Durante il fine settimana l’Indiana non ha lasciato dubbi sul fatto di essere un legittimo contendente ai playoff. Dopo quella dichiarazione, la strada ha vinto sull’allora n. 3 Oregon, gli Hoosiers ora sembrano avere un po’ di tempo libero in programma.
Si opporranno al vacillamento dello Stato del Michigan sabato pomeriggio a Bloomington, nell’Indiana.
Il quarterback dell’Indiana Fernando Mendoza si è ripreso da una scelta di sei pareggi all’inizio del quarto quarto in Oregon per lanciare un passaggio di touchdown da 8 yard a Elijah Sarratt.
Il field goal da 22 yard di Nico Radicic ha sigillato la vittoria per 30-20 sui Ducks. L’Indiana (6-0, 3-0 Big Ten) è balzata al terzo posto in classifica questa settimana.
Ora, la sfida per gli Hoosiers è non diventare troppo sicuri di sé.
“Togliete lo specchietto retrovisore, per così dire. Concentratevi completamente sullo Stato del Michigan”, ha detto l’allenatore Curt Cignetti. “Penso che la chiave ora sia la nostra risposta dopo questa partita”.
Mendoza, trasferito alla sua prima stagione all’Indiana, ha già superato il totale dei passaggi di touchdown della scorsa stagione al Cal. Ha segnato 16 gol in 386 tentativi nel 2024. Ne ha collezionati 17 in 153 tentativi in questa stagione, completando il 71,2% dei suoi passaggi.
“Il quarterback è la figura chiave. Ha molto merito e molta colpa”, ha detto Cignetti. “Sai, ha superato le avversità. Quella giocata (scelta sei) non è stata tutta colpa sua, ma alla fine la palla gli è sfuggita di mano”.
“… Non si va in viaggio e si vince una partita come questa senza essere in grado di superare le avversità e senza mai lasciare che dubbi o frustrazione prendano il sopravvento. E questo ne è stato un ottimo esempio.”
Mendoza è stato completato da un attacco veloce con una media di 5,6 yard per riporto e 13 touchdown. La difesa ha concesso solo 11,3 punti a partita. L’Oregon era limitato a 267 yard totali e il quarterback dei Ducks Dante Moore è stato eliminato due volte e licenziato sei volte.
“Questa squadra ha vinto ogni sfida finora perché era affamata e umile, si è preparata adeguatamente e ha messo tutto in campo”, ha detto Cignetti.
Non era chiaro chi sarebbe stato il quarterback titolare degli Spartans, poiché Aidan Chiles era considerato discutibile all’inizio della settimana a causa di un infortunio non rivelato. Se n’è andato nel terzo quarto sabato scorso dopo aver subito un duro colpo durante la sconfitta casalinga per 38-13 contro l’UCLA.
Se i Cileni non possono andare, la matricola in maglia rossa Alessio Milivojevic riceverà l’approvazione.
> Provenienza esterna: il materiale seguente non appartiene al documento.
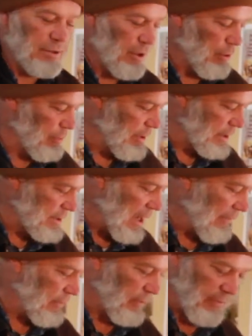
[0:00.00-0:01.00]
the O-rings
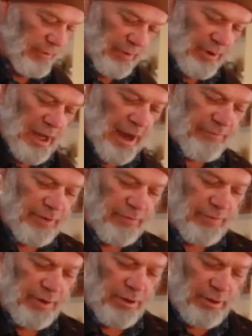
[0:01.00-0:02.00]
have to have to
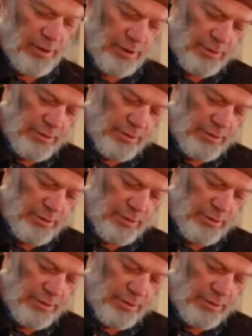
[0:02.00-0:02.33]
seal.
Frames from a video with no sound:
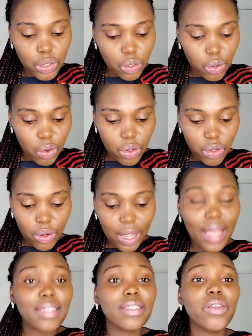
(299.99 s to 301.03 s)
So you
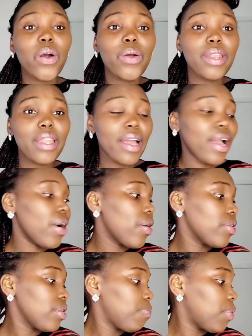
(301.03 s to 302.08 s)
guys, so
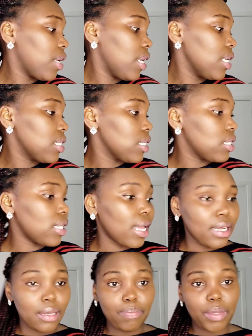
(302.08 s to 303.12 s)
now the police is
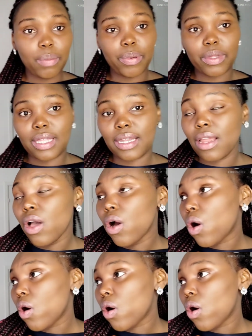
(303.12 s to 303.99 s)
telling people that,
Ha lanciato un passaggio da touchdown nel quarto quarto dopo che Chiles è stato messo da parte.
“(Milivojevic) ha mostrato alcuni buoni segnali”, ha detto l’allenatore Jonathan Smith. “Abbiamo fiducia nelle loro capacità e nella loro preparazione”.
Gli Spartans (3-3, 0-3) hanno perso tre partite consecutive, tutte in conferenza, cedendo 121 punti. La pressione degli ex studenti e dei fan su Smith, che è al suo secondo anno con il programma, è aumentata.
“Ho sicuramente una maggiore consapevolezza quando le cose stanno succedendo, sia che si parli di me in privato o di cose legate allo spettacolo”, ha detto Smith.
Una partita contro gli Hoosiers imbattuti non sarebbe potuta arrivare in un momento peggiore per lo Stato del Michigan. L’Indiana ha sconfitto gli Spartans 47-10 a East Lansing, Michigan, la scorsa stagione.
Smith e la sua squadra si sono incontrati domenica dopo la debacle dell’UCLA.
“Siamo onesti: sei partite giocate, 3-3 e dopo una sconfitta non abbastanza buona, ovviamente. Ci appoggiamo alla leadership di questa squadra”, ha detto. “Le discussioni riguardavano come vogliamo che sia in futuro e tutti i potenziali problemi che potremmo avere.”